The McKinsey mob just keeps growing. The firm, of course, doesn't use such crude terminology for its former partners; the "alumni network" is its preferred phrase.
One source close to McKinsey says: "The alumni are seen as ambassadors to the McKinsey brand. The network isn't openly exploited, but the firm maintains a database of members and holds an annual reception for the alumni."
McKinsey is run by New York-based Rajat Gupta. Born in Calcutta, he's from the classic McKinsey mould: bright, well travelled and holding an MBA from Harvard.
Ian Davies, brother of Reed Elsevier's chief executive Crispin Davies, is the senior partner in charge of the UK office.
Unlike many McKinsey alumni, both men keep a deliberately low profile and the firm refuses to talk openly about them. But both have stuck to a tried-and-tested formula in ensuring that the McKinsey machine keeps churning out future leaders. They hire the best MBA graduates when they are young (less set in their ways), put them through rigorous training (rivals quip they come out as clones), work them hard (no relaxing in the evenings or at weekends) and massively reward those who survive (wealth and status). It's no wonder that the firm's internal mantra is "up or out".
Losing a young graduate who can't hack the pressure is one thing, but over the last decade a raft of high flyers have quit the firm to join business or politics. Among them is Bradford & Bingley's chief executive, Chris Rodrigues.
"With some firms, the attitude if you leave is 'don't ever darken my door again'. But at McKinsey they milk their network," says one source close to the firm.
Railtrack is a good example.

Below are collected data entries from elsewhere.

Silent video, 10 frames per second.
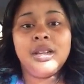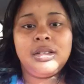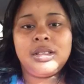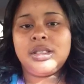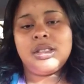
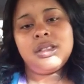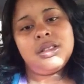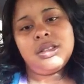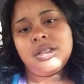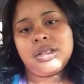
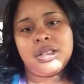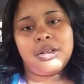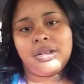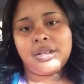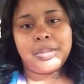They're sending
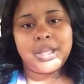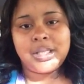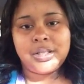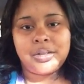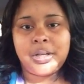me off the
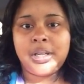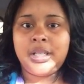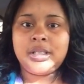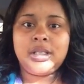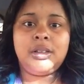basic
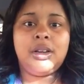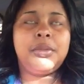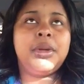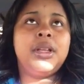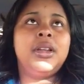training, so I've
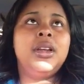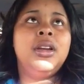been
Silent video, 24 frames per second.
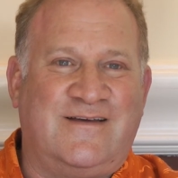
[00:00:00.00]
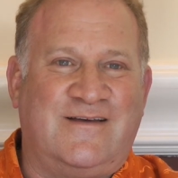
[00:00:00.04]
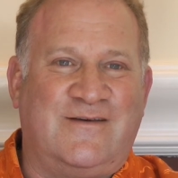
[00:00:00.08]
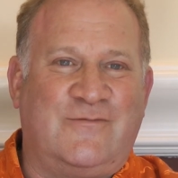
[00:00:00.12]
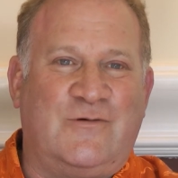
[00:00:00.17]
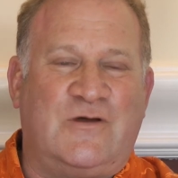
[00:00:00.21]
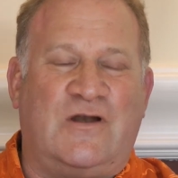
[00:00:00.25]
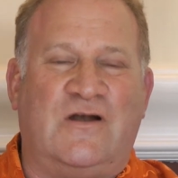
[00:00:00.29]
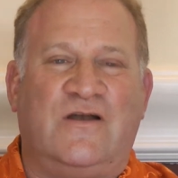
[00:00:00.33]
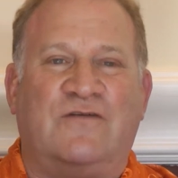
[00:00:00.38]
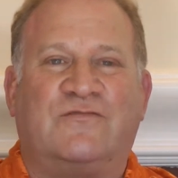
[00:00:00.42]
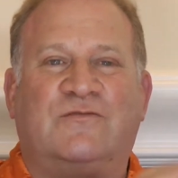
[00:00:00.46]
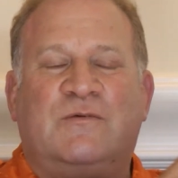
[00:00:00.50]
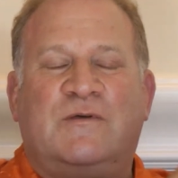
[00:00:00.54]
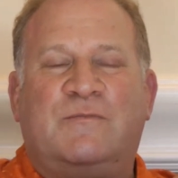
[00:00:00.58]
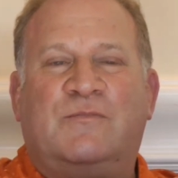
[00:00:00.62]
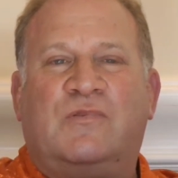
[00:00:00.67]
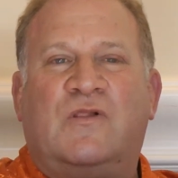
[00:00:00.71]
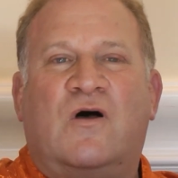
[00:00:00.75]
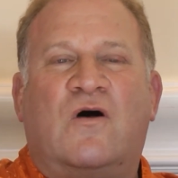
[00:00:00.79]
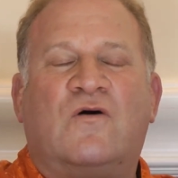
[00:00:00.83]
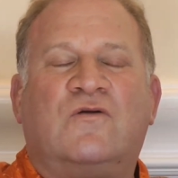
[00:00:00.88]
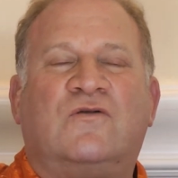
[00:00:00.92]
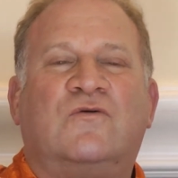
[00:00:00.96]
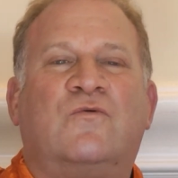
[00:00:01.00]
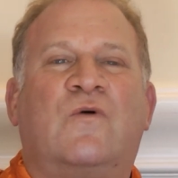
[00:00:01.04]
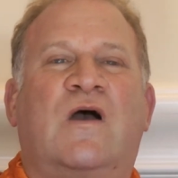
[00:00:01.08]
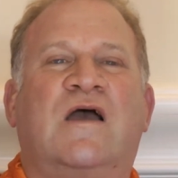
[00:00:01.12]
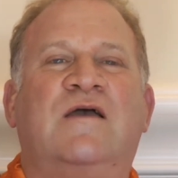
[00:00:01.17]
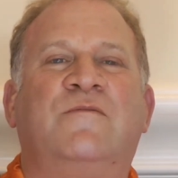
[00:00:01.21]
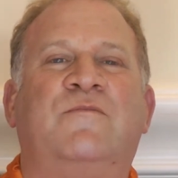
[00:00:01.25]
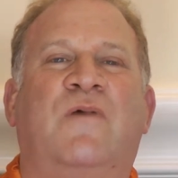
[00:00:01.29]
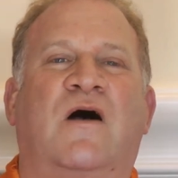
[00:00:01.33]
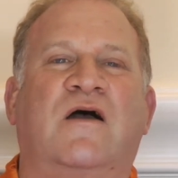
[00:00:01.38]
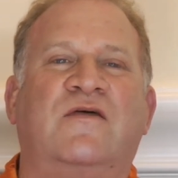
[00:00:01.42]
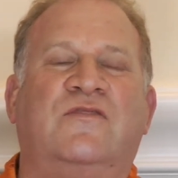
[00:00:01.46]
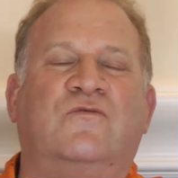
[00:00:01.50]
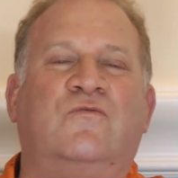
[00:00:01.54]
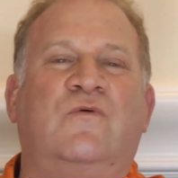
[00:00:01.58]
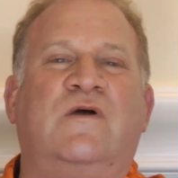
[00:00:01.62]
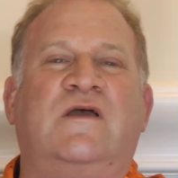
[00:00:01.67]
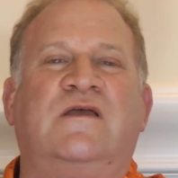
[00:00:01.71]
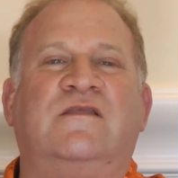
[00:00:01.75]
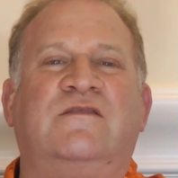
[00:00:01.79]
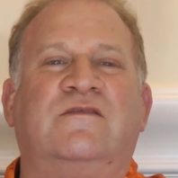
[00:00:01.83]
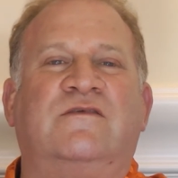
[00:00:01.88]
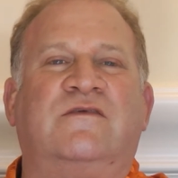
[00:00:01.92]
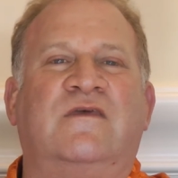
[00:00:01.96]
We don't have to be blown away by the
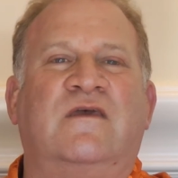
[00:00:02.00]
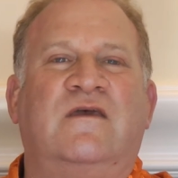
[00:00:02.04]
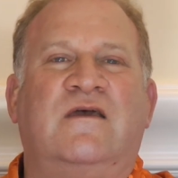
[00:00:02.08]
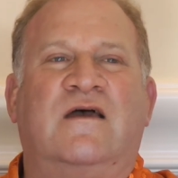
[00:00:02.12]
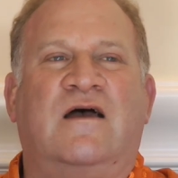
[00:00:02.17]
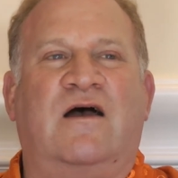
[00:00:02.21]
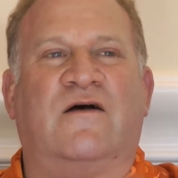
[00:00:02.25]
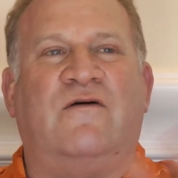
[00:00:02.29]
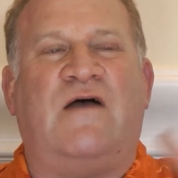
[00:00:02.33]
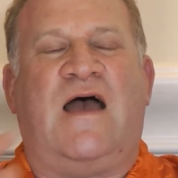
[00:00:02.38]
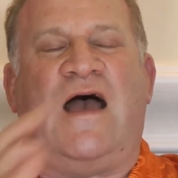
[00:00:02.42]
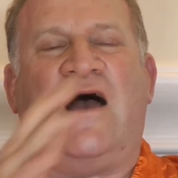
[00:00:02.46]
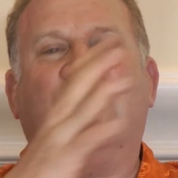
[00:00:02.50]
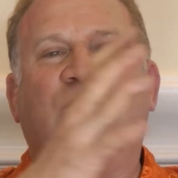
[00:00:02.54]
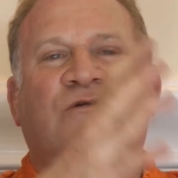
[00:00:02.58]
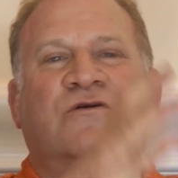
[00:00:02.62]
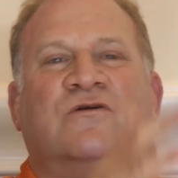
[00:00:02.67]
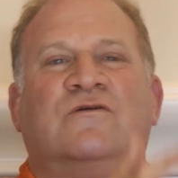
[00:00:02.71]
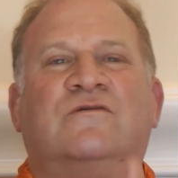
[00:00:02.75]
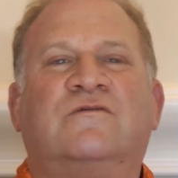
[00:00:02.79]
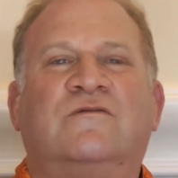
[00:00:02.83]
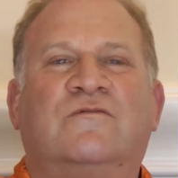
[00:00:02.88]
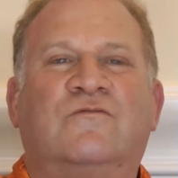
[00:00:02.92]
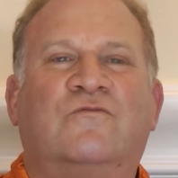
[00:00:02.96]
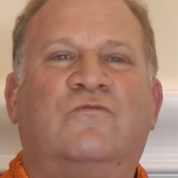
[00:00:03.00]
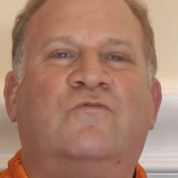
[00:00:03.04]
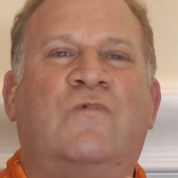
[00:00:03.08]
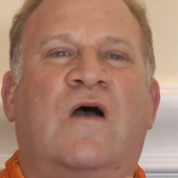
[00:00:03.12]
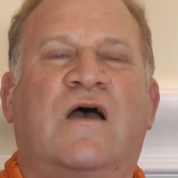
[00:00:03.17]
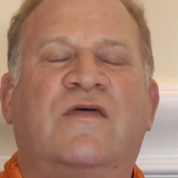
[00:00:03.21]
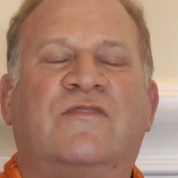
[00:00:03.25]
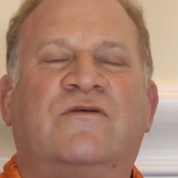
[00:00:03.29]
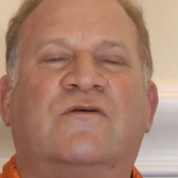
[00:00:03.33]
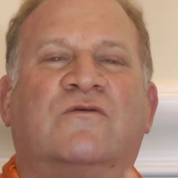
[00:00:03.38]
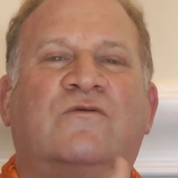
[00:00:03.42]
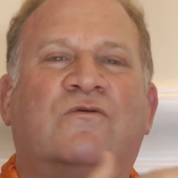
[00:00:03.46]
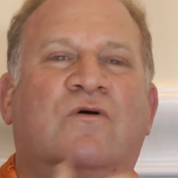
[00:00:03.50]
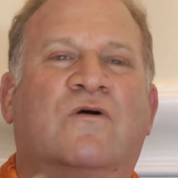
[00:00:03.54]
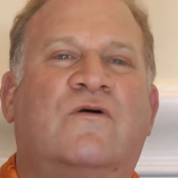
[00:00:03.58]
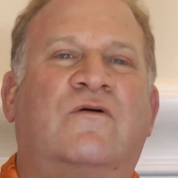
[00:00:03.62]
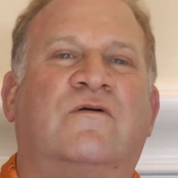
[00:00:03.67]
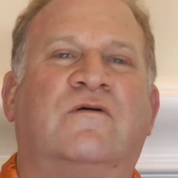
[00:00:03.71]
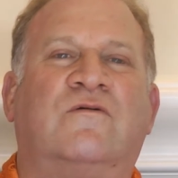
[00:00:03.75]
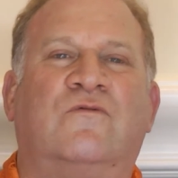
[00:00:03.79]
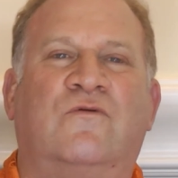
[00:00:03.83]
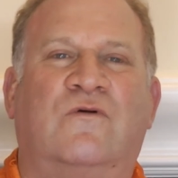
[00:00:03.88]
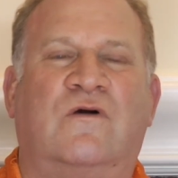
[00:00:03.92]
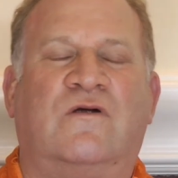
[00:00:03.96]
winds of outer weather
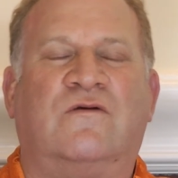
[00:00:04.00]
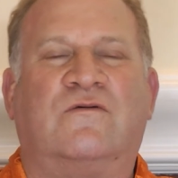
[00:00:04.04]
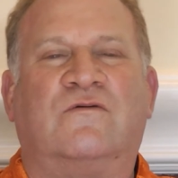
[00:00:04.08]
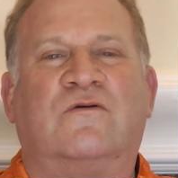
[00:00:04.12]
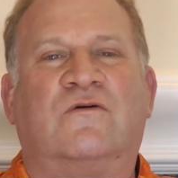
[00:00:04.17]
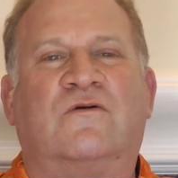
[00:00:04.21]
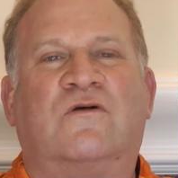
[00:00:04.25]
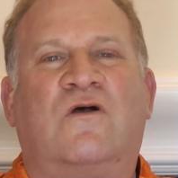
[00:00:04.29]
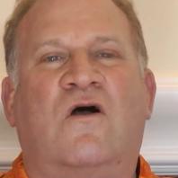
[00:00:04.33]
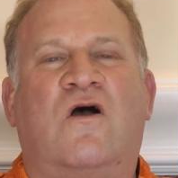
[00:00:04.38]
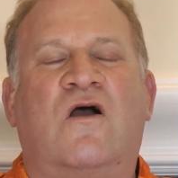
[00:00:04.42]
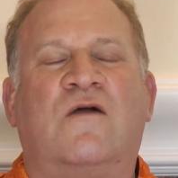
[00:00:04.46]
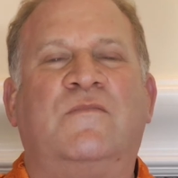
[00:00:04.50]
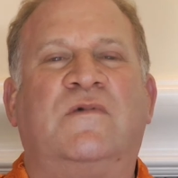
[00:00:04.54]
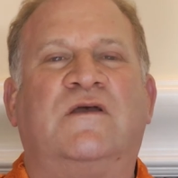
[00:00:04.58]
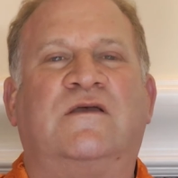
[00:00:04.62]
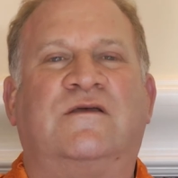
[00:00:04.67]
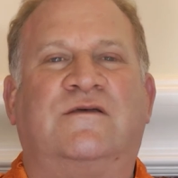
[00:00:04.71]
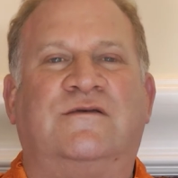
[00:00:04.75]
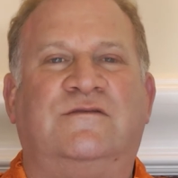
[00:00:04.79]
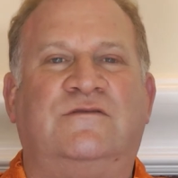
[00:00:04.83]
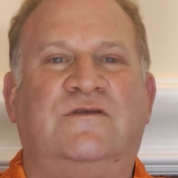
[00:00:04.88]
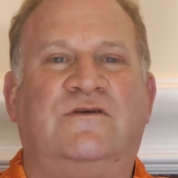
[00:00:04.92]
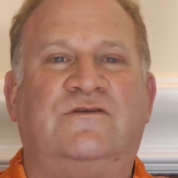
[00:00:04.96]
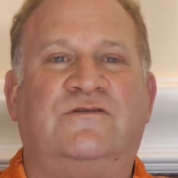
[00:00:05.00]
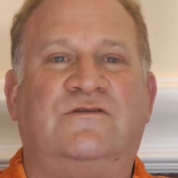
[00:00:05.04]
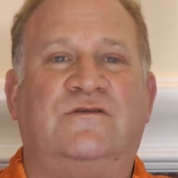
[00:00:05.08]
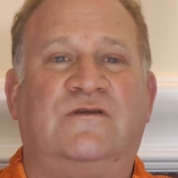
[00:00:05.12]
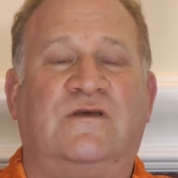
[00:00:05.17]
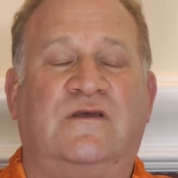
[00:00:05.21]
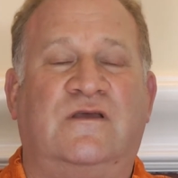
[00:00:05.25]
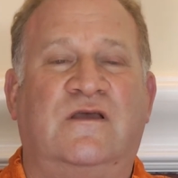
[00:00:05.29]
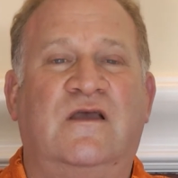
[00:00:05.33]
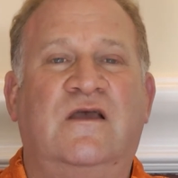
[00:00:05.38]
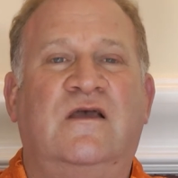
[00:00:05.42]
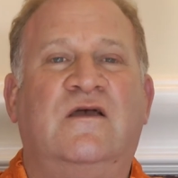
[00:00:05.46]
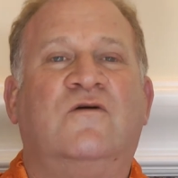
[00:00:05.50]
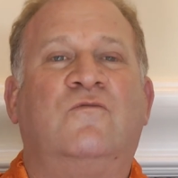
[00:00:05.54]
or karma and conditioning.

Former chief executive Gerald Corbett has links with former board member and Tory MP Archie Norman, an ex-McKinsey man. There is a link with Kingfisher chief Sir Geoff Mulcahy, who last year appointed Mr Corbett to run Woolworths, until recently owned by Kingfisher. And Mr Norman was once Sir Geoff's finance director at Kingfisher. Taking things a step further, Kingfisher is a big customer of McKinsey, and the retail group's former chairman, Sir John Banham, is a former McKinsey partner.
Confused? This is exactly the sort of tangled web of contacts that McKinsey is expert at exploiting. And once it has been paid millions to create something, it can knock it down again, as is about to happen at Railtrack. In the late 1990s Mr Corbett commissioned McKinsey to devise a blueprint for the company. The central recommendation that came out was that Railtrack should "sweat" its assets. This meant replacing its cyclical system of rail maintenance with a programme where infrastructure was mended on an as-and-when basis. "The theme was very much that we should get the most out of the assets before we renewed them," says a Railtrack insider.
When Lord Birt and Mr Lovegrove get down to their "blue sky" thinking on transport, the problems of rail maintenance will feature large.
The pair are best known for introduc- ing sweeping reforms at the BBC, such as the infamous "producer choice". John Birt, as he was then known, brought in McKinsey and set about introducing hard-headed business principles to what was a creative but flabby organisation. "The BBC board had to give a huge amount of respect to Lovegrove and McKinsey against their emotional urges," says a BBC insider.
The results of McKinsey's work were mixed. It tightened the BBC structure and introduced transparency. But some initiatives never quite worked. One was an "internal market". Some programme editors found as a result that it was cheaper to buy a CD from a megastore than borrow one from the BBC library.
McKinsey has since repaid the favour to Lord Birt by hiring him as a part-time consultant on overseas media issues.
Despite employing 7,000 very bright people, even McKinsey can sometimes get things very wrong. "Enron has built a reputation as one of the world's most innovative companies by attacking and atomising traditional industry structures," McKinsey gushed in a report published a few months before Enron's collapse.
It's also worth remembering that Jeff Skilling, the former chief executive of Enron, is a member of the McKinsey mob.